EXERCISE INSTRUCTIONS:
An exact copy of the entries below is required, with all pictures removed.

GIVEN DATA:
====

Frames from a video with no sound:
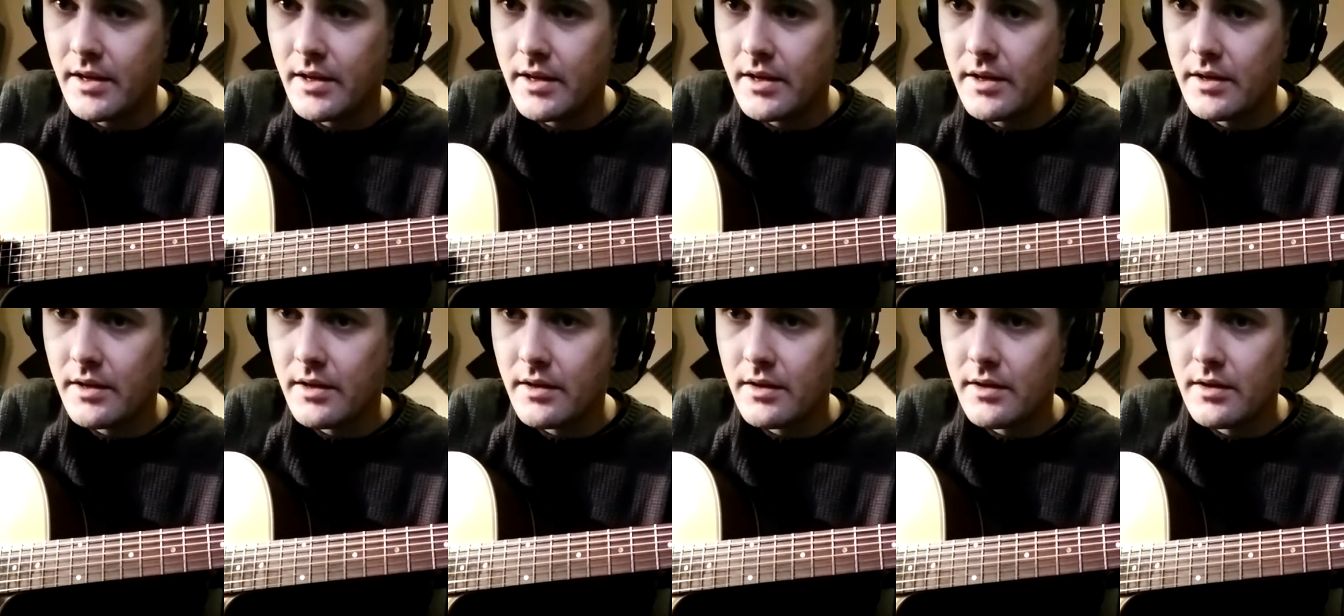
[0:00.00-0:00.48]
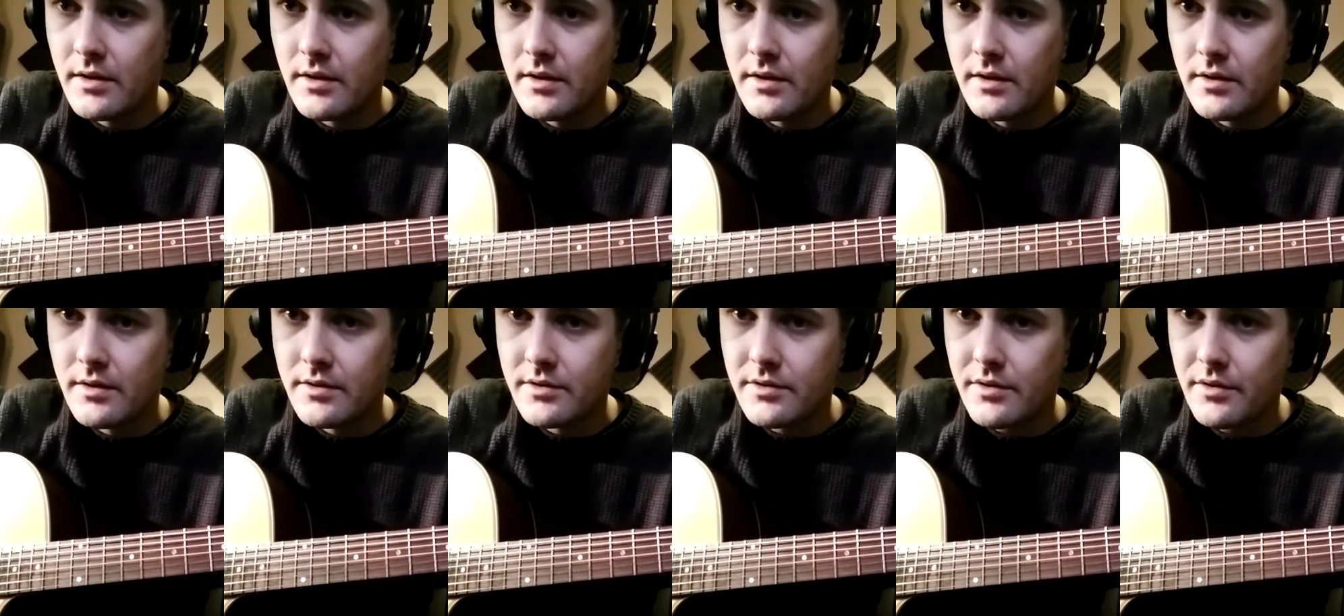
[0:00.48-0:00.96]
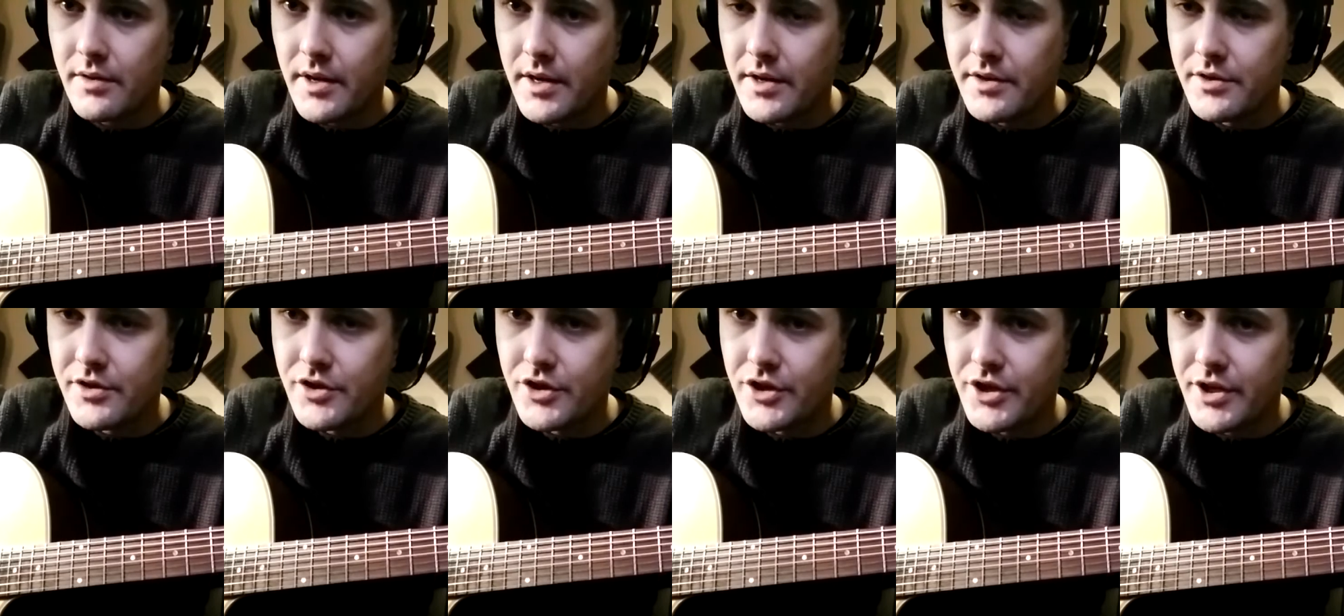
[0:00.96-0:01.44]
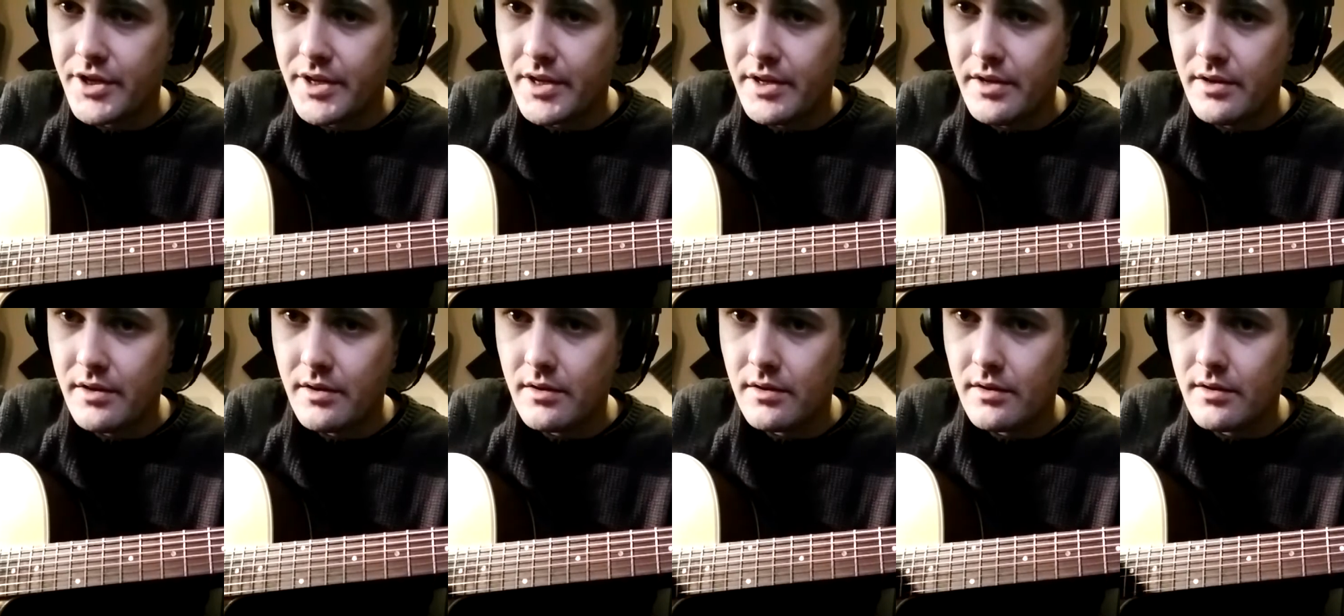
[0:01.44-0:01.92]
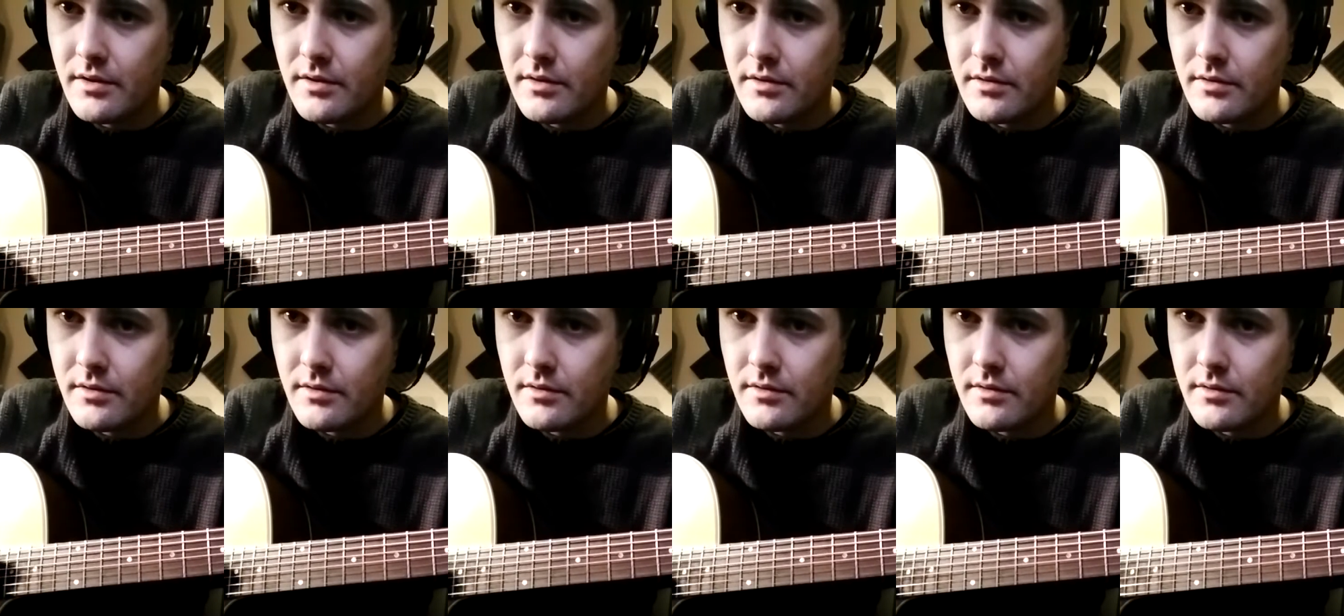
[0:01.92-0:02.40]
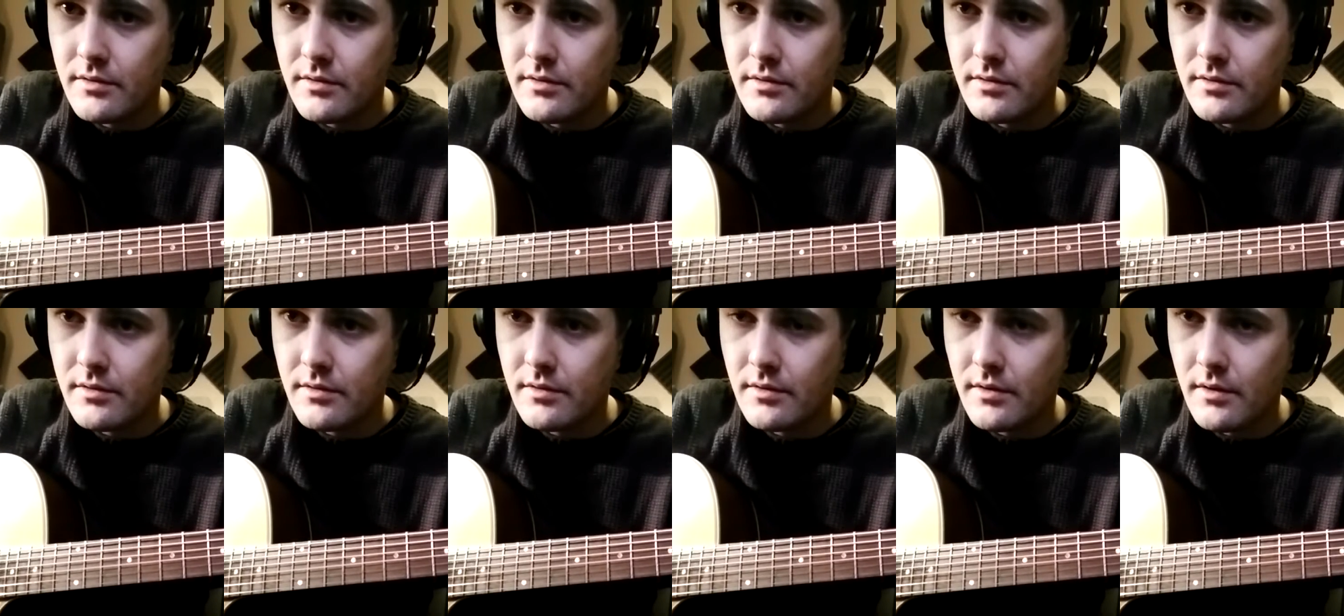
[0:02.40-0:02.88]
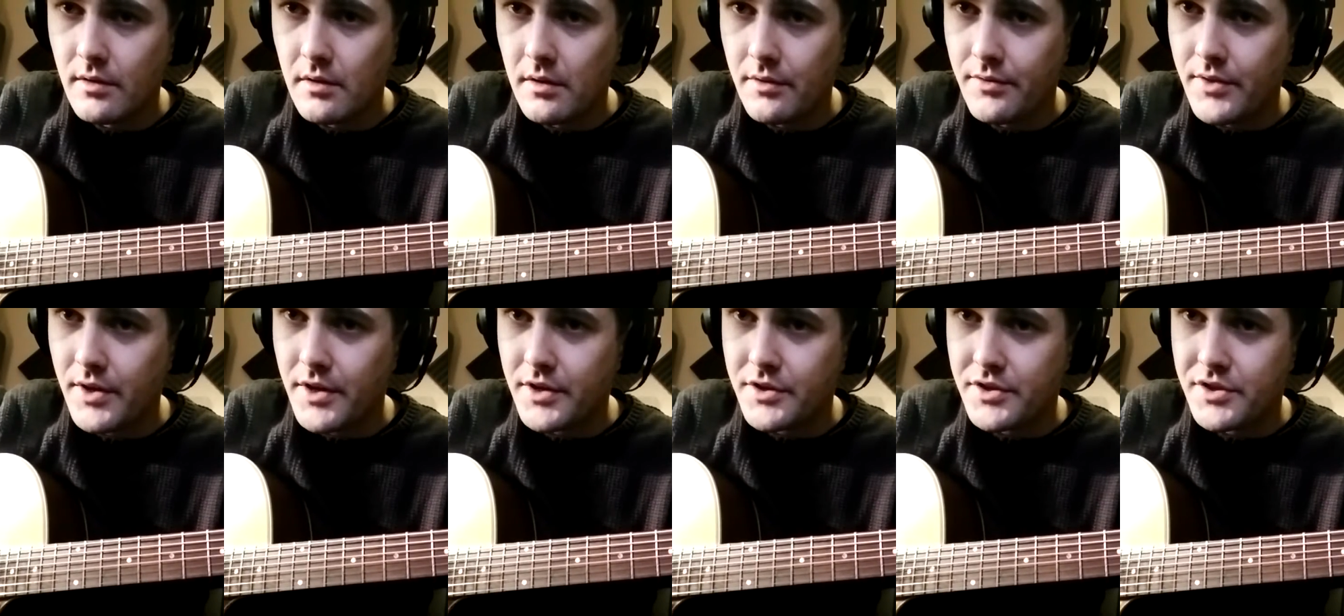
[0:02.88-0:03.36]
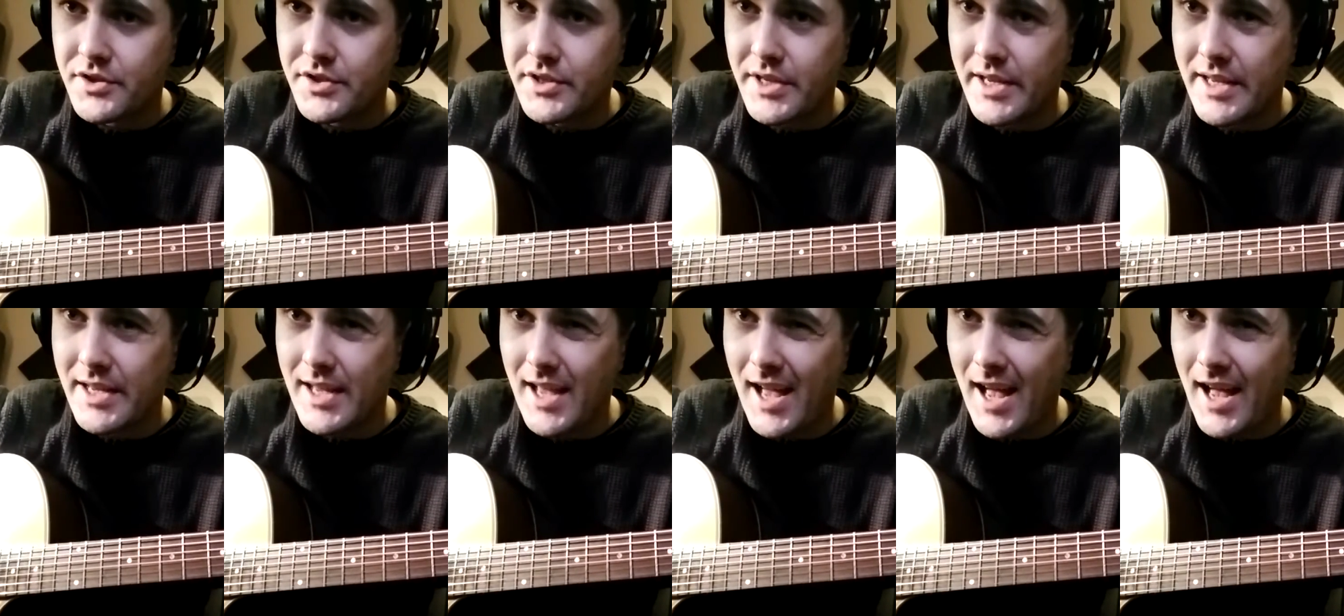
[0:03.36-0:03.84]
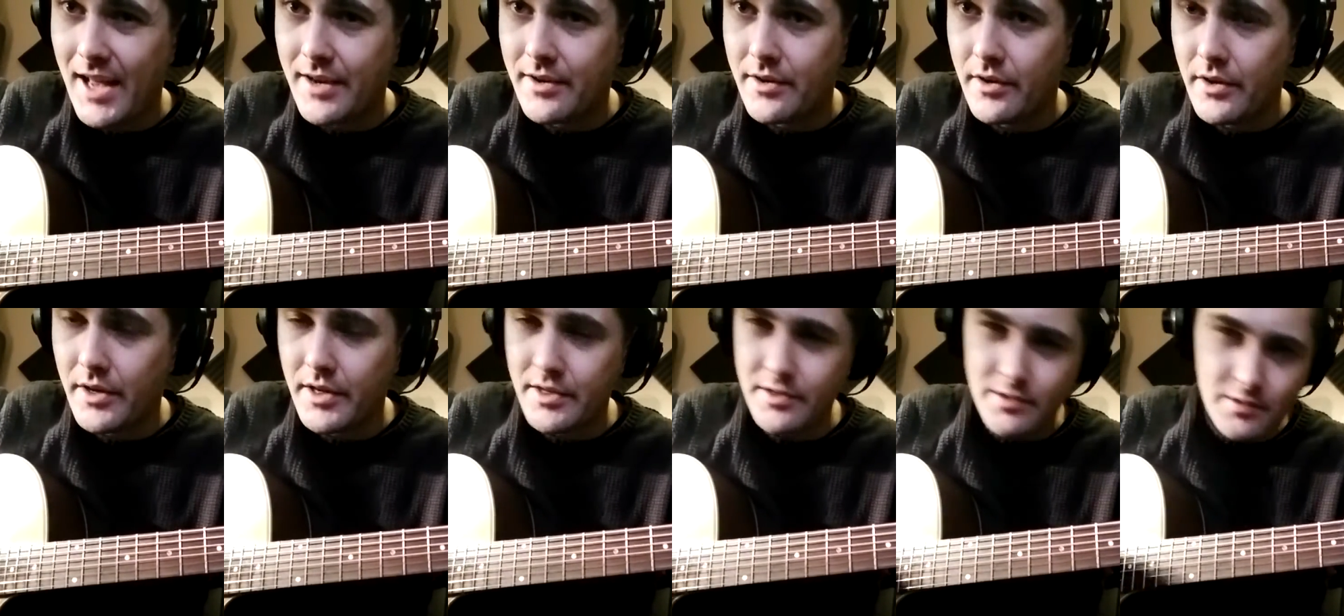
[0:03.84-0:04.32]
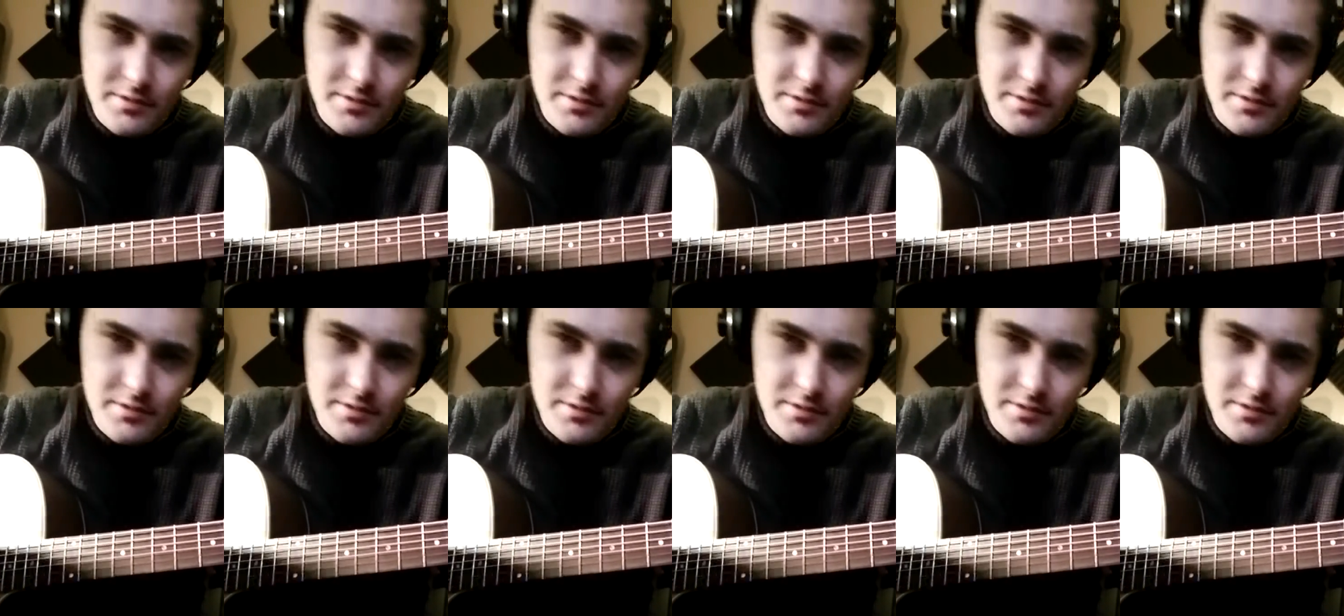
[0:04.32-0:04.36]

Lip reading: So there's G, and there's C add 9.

====

SOLUTION TO THIS PROBLEM:
Frames from a video with no sound:
[0:00.00-0:00.48]
[0:00.48-0:00.96]
[0:00.96-0:01.44]
[0:01.44-0:01.92]
[0:01.92-0:02.40]
[0:02.40-0:02.88]
[0:02.88-0:03.36]
[0:03.36-0:03.84]
[0:03.84-0:04.32]
[0:04.32-0:04.36]

Lip reading: So there's G, and there's C add 9.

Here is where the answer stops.